### WORK TASK
Set down the data below without change, skipping the pictures it holds.

─── DATA FOR PROCESSING

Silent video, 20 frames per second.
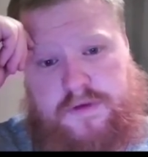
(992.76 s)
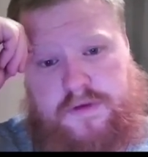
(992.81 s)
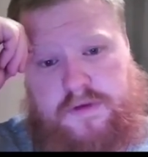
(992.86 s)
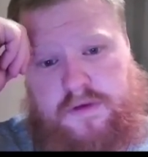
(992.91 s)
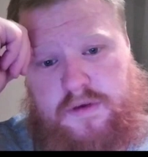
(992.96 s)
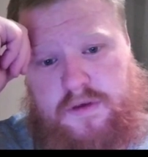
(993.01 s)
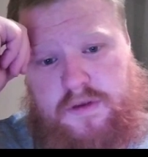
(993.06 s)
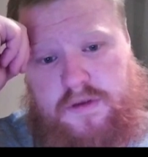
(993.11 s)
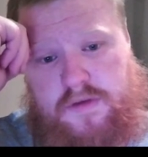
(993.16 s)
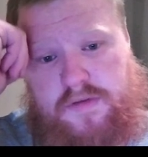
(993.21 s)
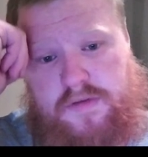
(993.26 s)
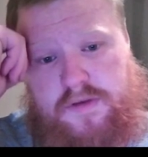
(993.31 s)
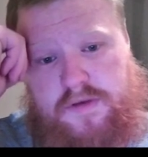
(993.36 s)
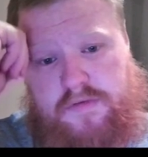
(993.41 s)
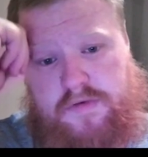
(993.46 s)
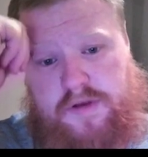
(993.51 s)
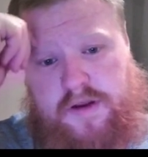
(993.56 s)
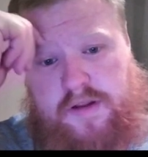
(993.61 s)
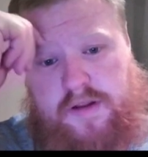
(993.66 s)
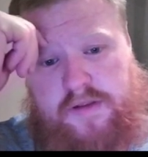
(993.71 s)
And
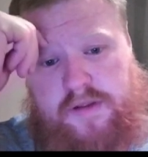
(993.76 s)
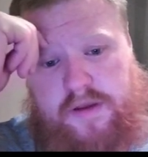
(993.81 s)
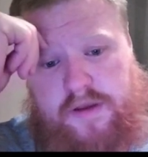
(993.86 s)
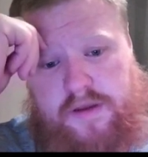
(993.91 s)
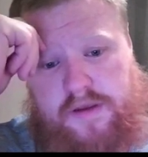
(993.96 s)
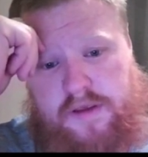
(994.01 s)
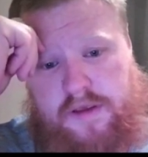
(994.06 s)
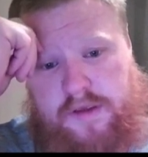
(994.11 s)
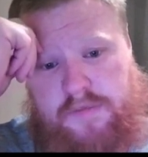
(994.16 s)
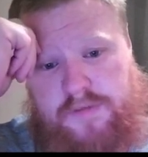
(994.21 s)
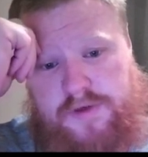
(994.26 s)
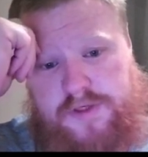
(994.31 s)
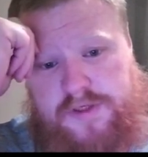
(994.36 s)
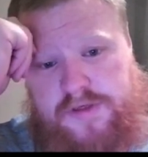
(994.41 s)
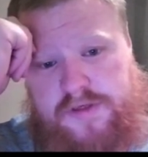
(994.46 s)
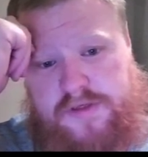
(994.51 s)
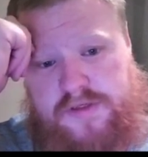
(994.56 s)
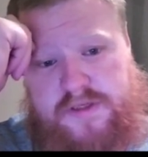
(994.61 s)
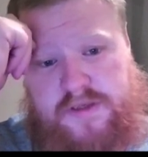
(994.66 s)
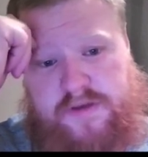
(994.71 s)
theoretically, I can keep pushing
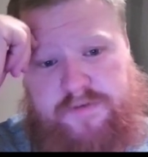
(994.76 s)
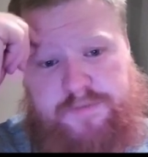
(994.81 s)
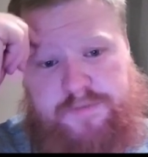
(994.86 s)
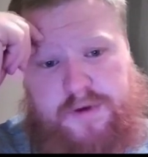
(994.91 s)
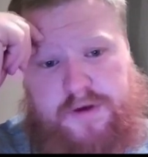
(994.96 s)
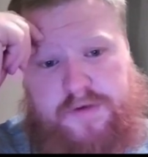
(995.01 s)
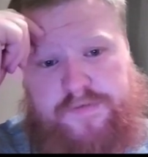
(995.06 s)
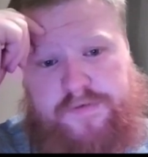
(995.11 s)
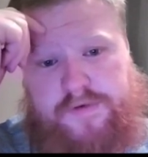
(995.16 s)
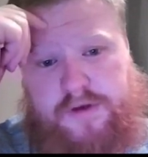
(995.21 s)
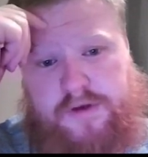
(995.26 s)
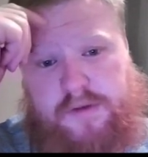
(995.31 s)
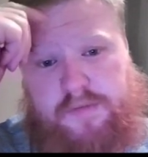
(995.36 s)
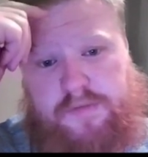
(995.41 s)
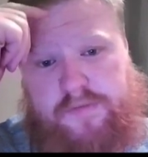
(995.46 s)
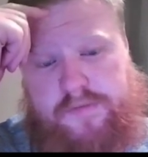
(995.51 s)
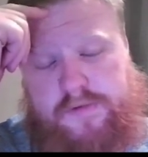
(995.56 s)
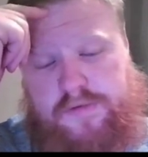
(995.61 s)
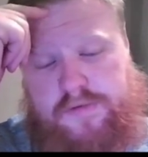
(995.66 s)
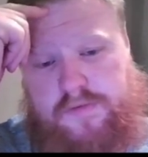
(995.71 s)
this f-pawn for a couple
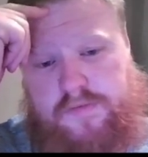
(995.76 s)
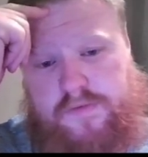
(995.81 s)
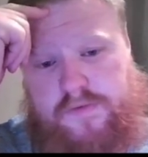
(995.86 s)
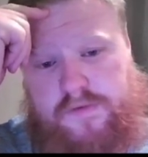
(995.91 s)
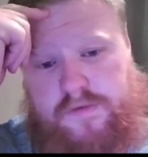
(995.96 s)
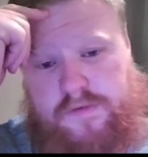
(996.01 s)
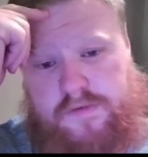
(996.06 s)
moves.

──────

### EXERCISE ANSWER
Silent video, 20 frames per second.
(992.76 s)
(992.81 s)
(992.86 s)
(992.91 s)
(992.96 s)
(993.01 s)
(993.06 s)
(993.11 s)
(993.16 s)
(993.21 s)
(993.26 s)
(993.31 s)
(993.36 s)
(993.41 s)
(993.46 s)
(993.51 s)
(993.56 s)
(993.61 s)
(993.66 s)
(993.71 s)
And
(993.76 s)
(993.81 s)
(993.86 s)
(993.91 s)
(993.96 s)
(994.01 s)
(994.06 s)
(994.11 s)
(994.16 s)
(994.21 s)
(994.26 s)
(994.31 s)
(994.36 s)
(994.41 s)
(994.46 s)
(994.51 s)
(994.56 s)
(994.61 s)
(994.66 s)
(994.71 s)
theoretically, I can keep pushing
(994.76 s)
(994.81 s)
(994.86 s)
(994.91 s)
(994.96 s)
(995.01 s)
(995.06 s)
(995.11 s)
(995.16 s)
(995.21 s)
(995.26 s)
(995.31 s)
(995.36 s)
(995.41 s)
(995.46 s)
(995.51 s)
(995.56 s)
(995.61 s)
(995.66 s)
(995.71 s)
this f-pawn for a couple
(995.76 s)
(995.81 s)
(995.86 s)
(995.91 s)
(995.96 s)
(996.01 s)
(996.06 s)
moves.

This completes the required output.